Aim of the exercise: Pull from the data below each line where the word "frames" occurs, and copy it.

Data excerpts:
┄┄┄┄┄┄
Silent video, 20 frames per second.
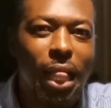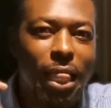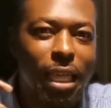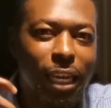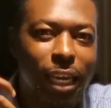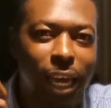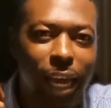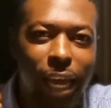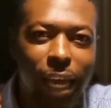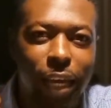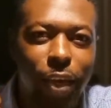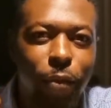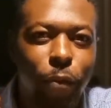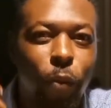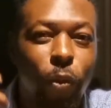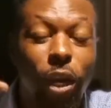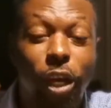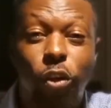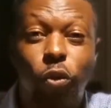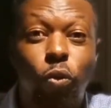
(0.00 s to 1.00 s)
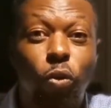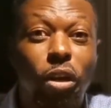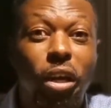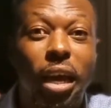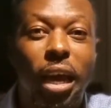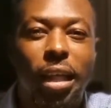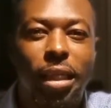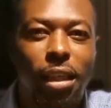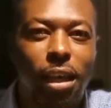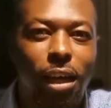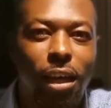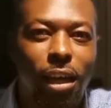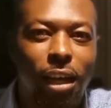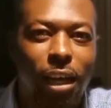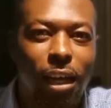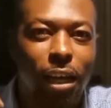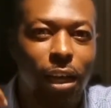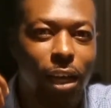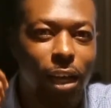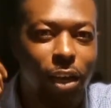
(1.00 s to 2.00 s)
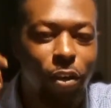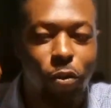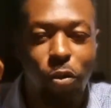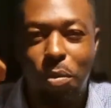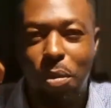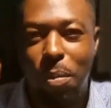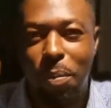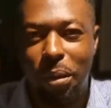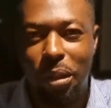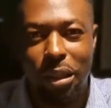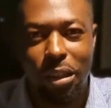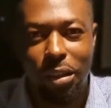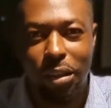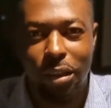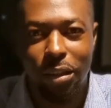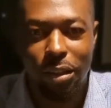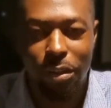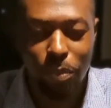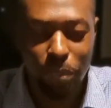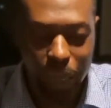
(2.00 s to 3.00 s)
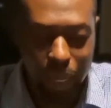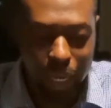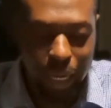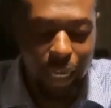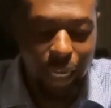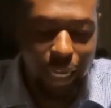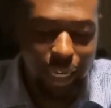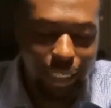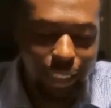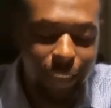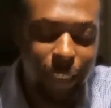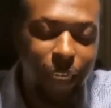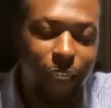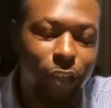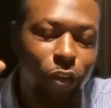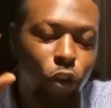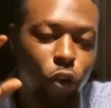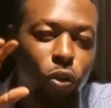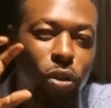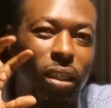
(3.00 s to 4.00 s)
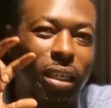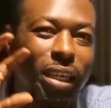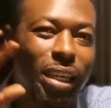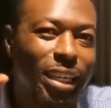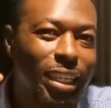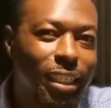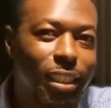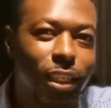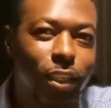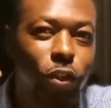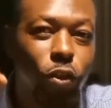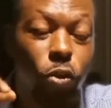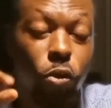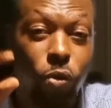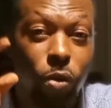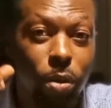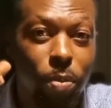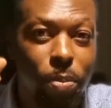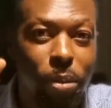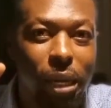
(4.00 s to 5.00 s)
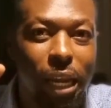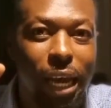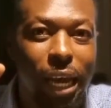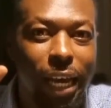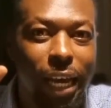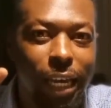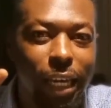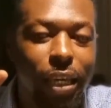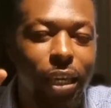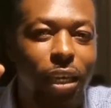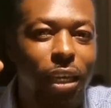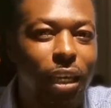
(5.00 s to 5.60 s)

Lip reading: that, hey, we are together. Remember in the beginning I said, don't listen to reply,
┄┄┄┄┄┄
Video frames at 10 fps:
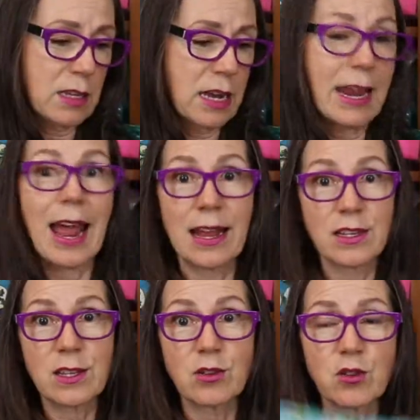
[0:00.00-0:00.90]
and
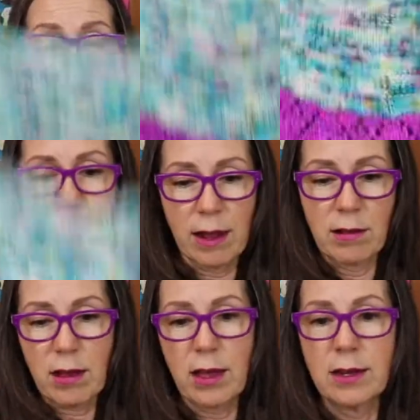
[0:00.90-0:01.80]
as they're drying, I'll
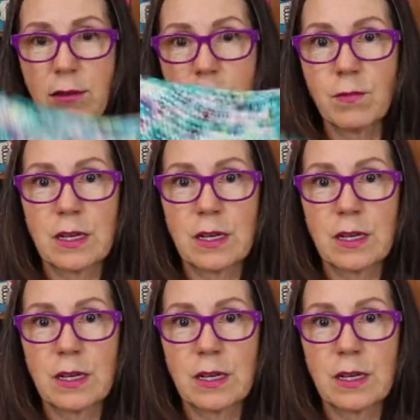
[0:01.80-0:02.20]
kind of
┄┄┄┄┄┄
Solution:
Silent video, 20 frames per second.
Video frames at 10 fps:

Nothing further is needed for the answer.